School after school, I realized, perhaps we are learning more from the pupils than they are from us. Their astute observations provide a unique opportunity to reflect on how we’re communicating these messages and to design future materials that will address common questions and concerns that were raised.

In Pemba, religious leaders and church members discuss how they can use their voices in the community to share information about MDA. Photo: PATH/Stacey Naggiar.

In Pemba, religious leaders and church members discuss how they can use their voices in the community to share information about MDA. Photo: PATH/Stacey Naggiar.

Religious leaders

With Christianity the dominant religion in Zambia, the pulpit is often an untapped resource for delivering health messages. “Once you reach out to religious leaders, you have reached out to the entire community since every member of a community belongs to a church,” said William Dennis McDonald, a pastor in Livingstone.

In some cases the church can serve not only to educate about MDA but also to challenge common misconceptions. Ouita Mulenja, an evangelist pastor at Full Gospel Church in Pemba said, “Usually there are beliefs or myths about MDA. They may think its Satanism but if the community hears about the program through the church they are assured it’s very safe for them.”

Some even went as far to say, “Church leaders who don’t allow their congregants to take part in MDA should be punished for infringing on their church members’ right to health.”

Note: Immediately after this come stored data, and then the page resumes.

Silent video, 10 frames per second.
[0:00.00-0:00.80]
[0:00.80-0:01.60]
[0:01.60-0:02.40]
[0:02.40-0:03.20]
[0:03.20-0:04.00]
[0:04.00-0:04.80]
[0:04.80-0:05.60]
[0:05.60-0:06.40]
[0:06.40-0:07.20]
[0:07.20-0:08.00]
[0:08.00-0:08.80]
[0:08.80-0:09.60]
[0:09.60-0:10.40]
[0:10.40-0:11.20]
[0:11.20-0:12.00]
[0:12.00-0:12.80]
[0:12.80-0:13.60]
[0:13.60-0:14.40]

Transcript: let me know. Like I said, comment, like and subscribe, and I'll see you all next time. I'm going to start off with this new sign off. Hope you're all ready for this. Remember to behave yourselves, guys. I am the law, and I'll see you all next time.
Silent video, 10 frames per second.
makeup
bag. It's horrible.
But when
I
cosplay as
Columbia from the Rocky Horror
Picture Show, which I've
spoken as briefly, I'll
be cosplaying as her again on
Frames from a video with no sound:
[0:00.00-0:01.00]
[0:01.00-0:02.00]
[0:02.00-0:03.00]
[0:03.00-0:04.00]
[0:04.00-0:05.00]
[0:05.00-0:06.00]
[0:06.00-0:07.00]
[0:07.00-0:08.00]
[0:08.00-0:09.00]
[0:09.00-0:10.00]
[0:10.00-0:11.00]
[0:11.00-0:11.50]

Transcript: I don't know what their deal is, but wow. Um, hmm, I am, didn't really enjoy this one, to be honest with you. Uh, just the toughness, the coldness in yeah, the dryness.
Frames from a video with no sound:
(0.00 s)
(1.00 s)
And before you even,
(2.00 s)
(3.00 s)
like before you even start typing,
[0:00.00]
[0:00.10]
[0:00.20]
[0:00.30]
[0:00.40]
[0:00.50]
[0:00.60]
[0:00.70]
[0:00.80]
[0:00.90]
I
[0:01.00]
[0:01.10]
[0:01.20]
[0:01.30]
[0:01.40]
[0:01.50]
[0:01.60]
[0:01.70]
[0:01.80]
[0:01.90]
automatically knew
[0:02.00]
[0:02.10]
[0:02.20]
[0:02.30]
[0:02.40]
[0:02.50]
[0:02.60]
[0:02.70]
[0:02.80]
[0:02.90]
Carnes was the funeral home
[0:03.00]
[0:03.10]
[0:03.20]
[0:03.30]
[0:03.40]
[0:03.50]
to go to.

“Every moment has been memorable,” said Elizabeth Chiyende, MACEPA community engagement officer. “I have experienced a lot from seeing drama groups translate and act out key messages on MDA, children asking the most intelligent questions, fishermen expressing the need for them to be protected from malaria, and engaging the interactive and enthusiastic religious leaders. Seeing a mother trying to explain the MDA to her children and her passion towards ensuring her children are well protected left me in awe.”

This pupil at Namumu Primary School earned a "Malaria Ends With Me Sticker" for asking a question about MDA. Photo: PATH/Elizabeth Chiyende.

This pupil at Namumu Primary School earned a ”Malaria Ends With Me Sticker” for asking a question about MDA. Photo: PATH/Elizabeth Chiyende.


  1. 57 schools, 8 islands, 2 fishing camps, and 8 religious leaders meetings to be exact.